Broadway World UK
Treemonisha is educated and smart and is a threat to the conjurers
who sell their good luck charms to the poor black folks scraping a
living off the land in the heat of Arkansas. These ex-slaves have been
freed for a generation, but when the slaveowners quit, they left little
behind them of economic value and life is hard.
There is joy and there is culture too, the songs and dances finding
inspiration both in African roots and in American churches. But
everywhere the weight of generations of oppression and fear hangs in the
air, the stasis imposed by an unseen overlord every bit as present as
it was when imposed at the end of a whip.

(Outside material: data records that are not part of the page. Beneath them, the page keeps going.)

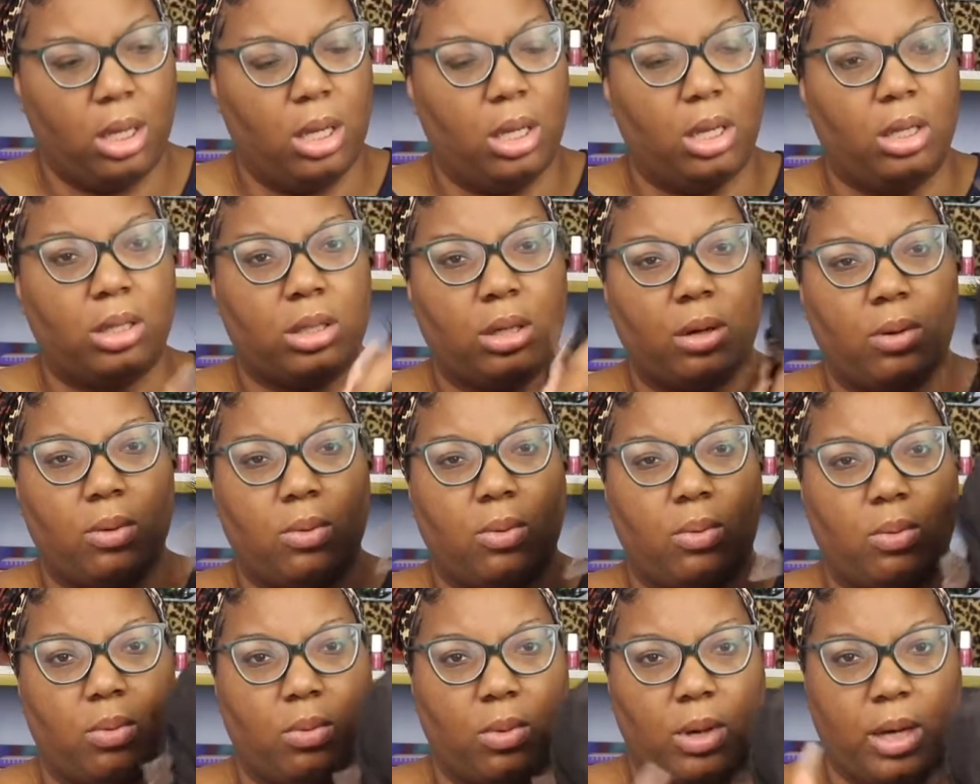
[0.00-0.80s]
So
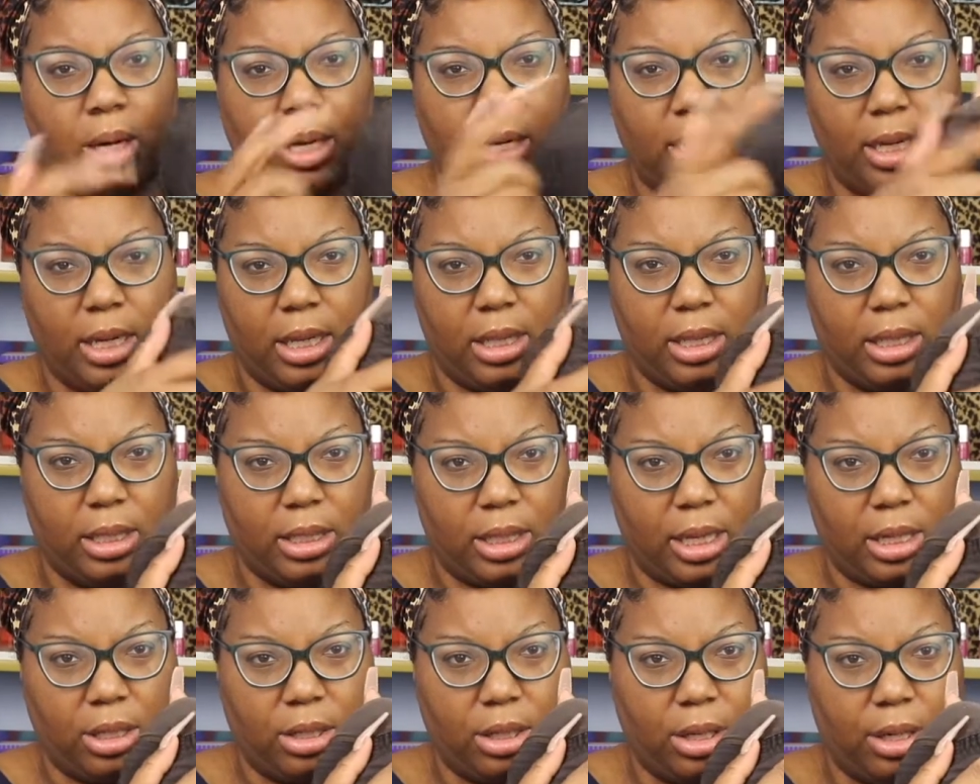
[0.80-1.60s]
one in the
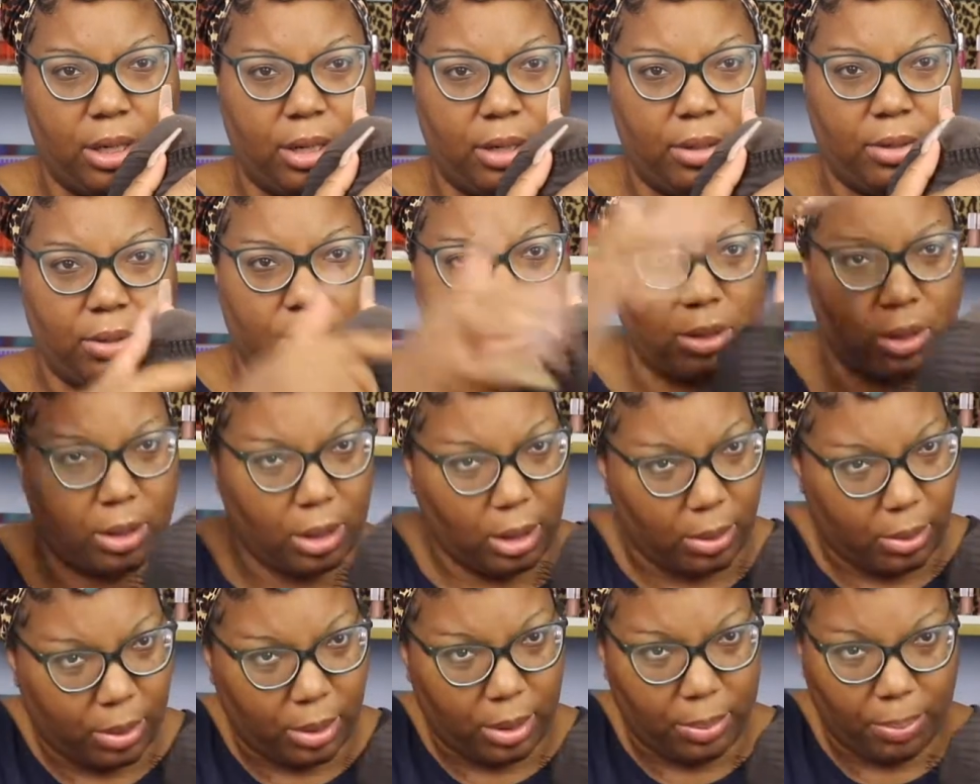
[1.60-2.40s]
center, so
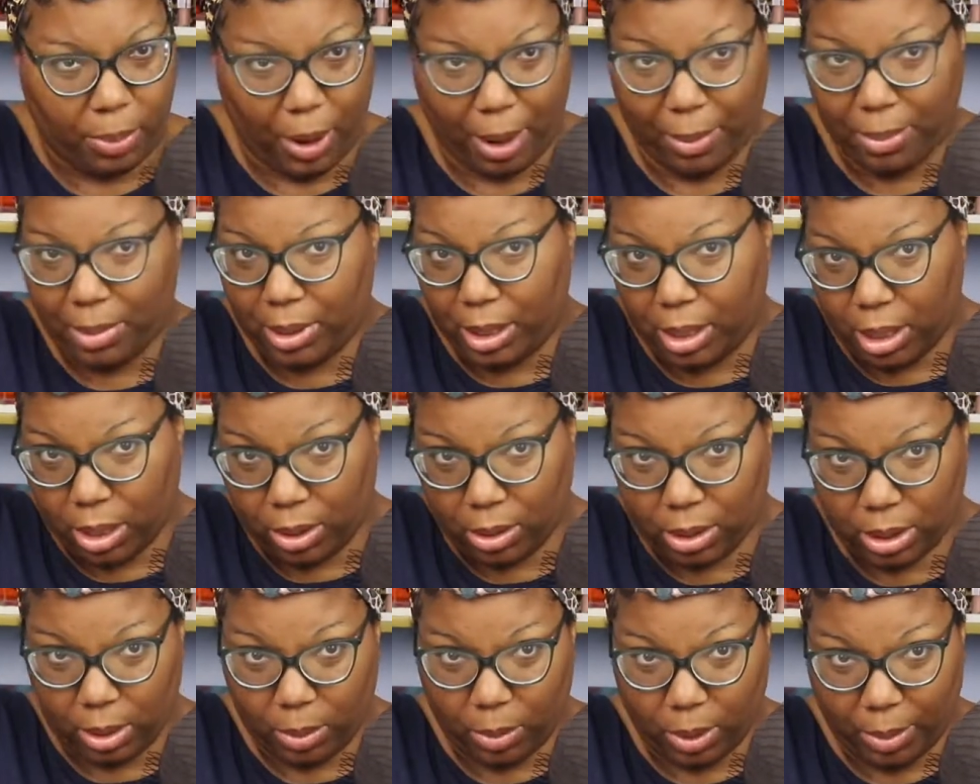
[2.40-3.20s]
it'll probably go
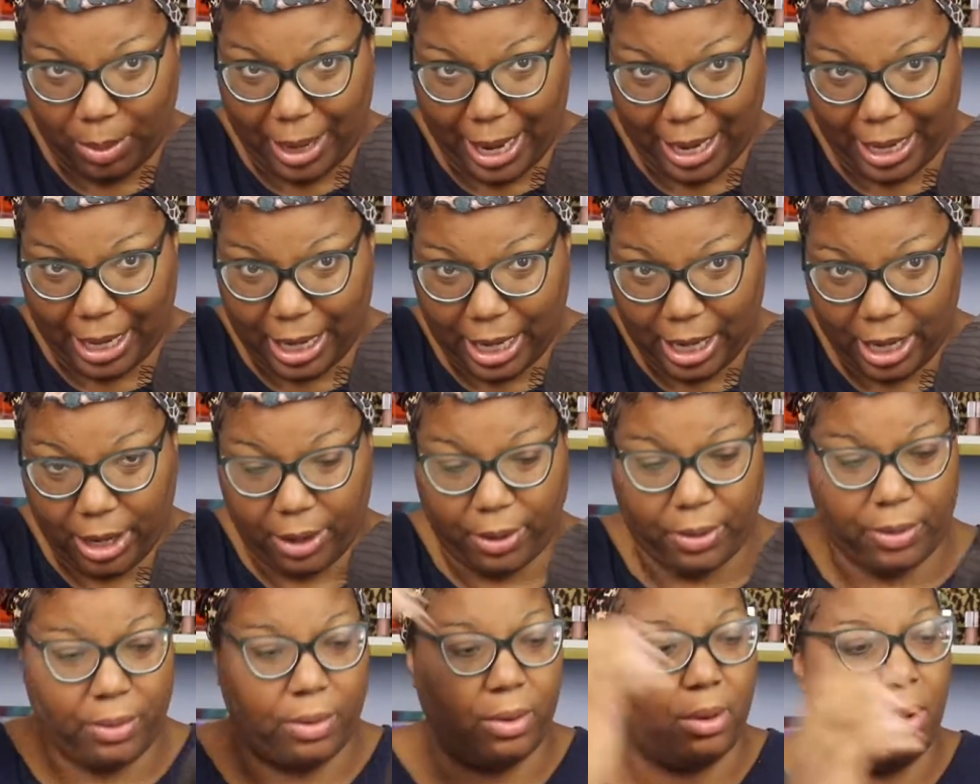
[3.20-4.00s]
somewhere back
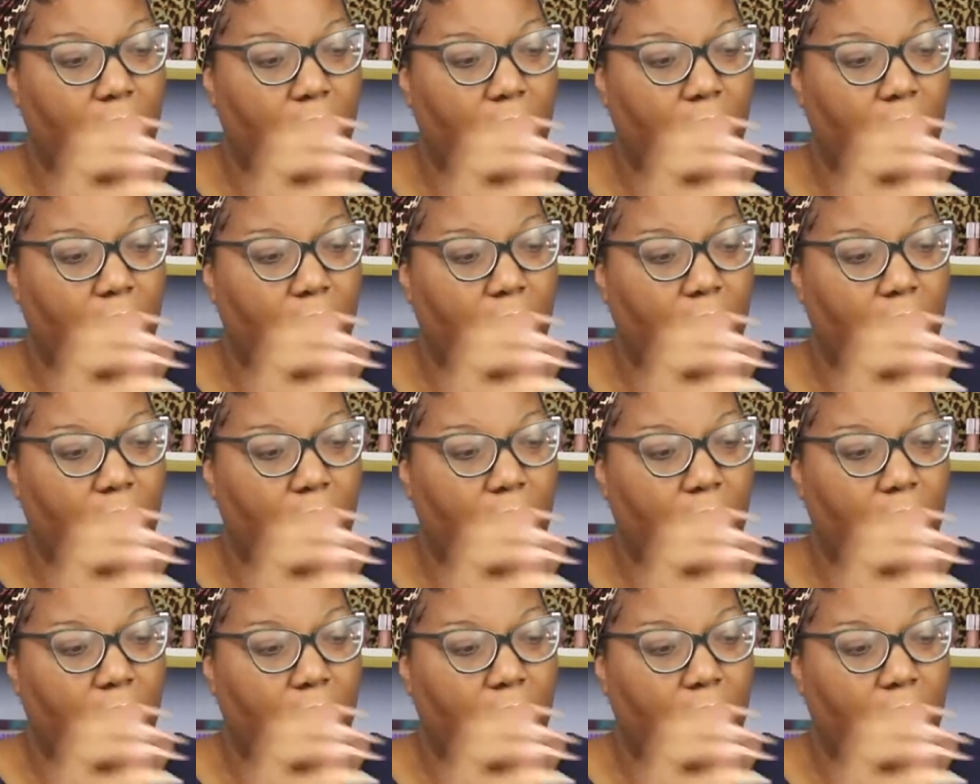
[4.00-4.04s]
here.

Treemonisha, a foundling clandestinely educated by a white woman, is
captured by the conjurers, but swiftly rescued and returns to her
community where she realises that she has a choice to make and a destiny
to follow. She doesn't quite say it in as many words and it's hardly on
the same scale, but we all know that She Has A Dream.
Scott Joplin's opera is over 100 years old now, but it could have been written yesterday - by Lin-Manuel Miranda.
It takes us all the way back to the beginnings of the post-emancipation
Black American experience and demands that this (white, privileged,
smugly liberal) reviewer look again at how the centuries of colonialism
reverberate down the generations, how the price is still being paid now.
Joplin also gives us a clear-sighted heroine whose gender counts for
nothing in the light of her intelligence and decency. One has to look
again to quite believe that the opera was written in 1911.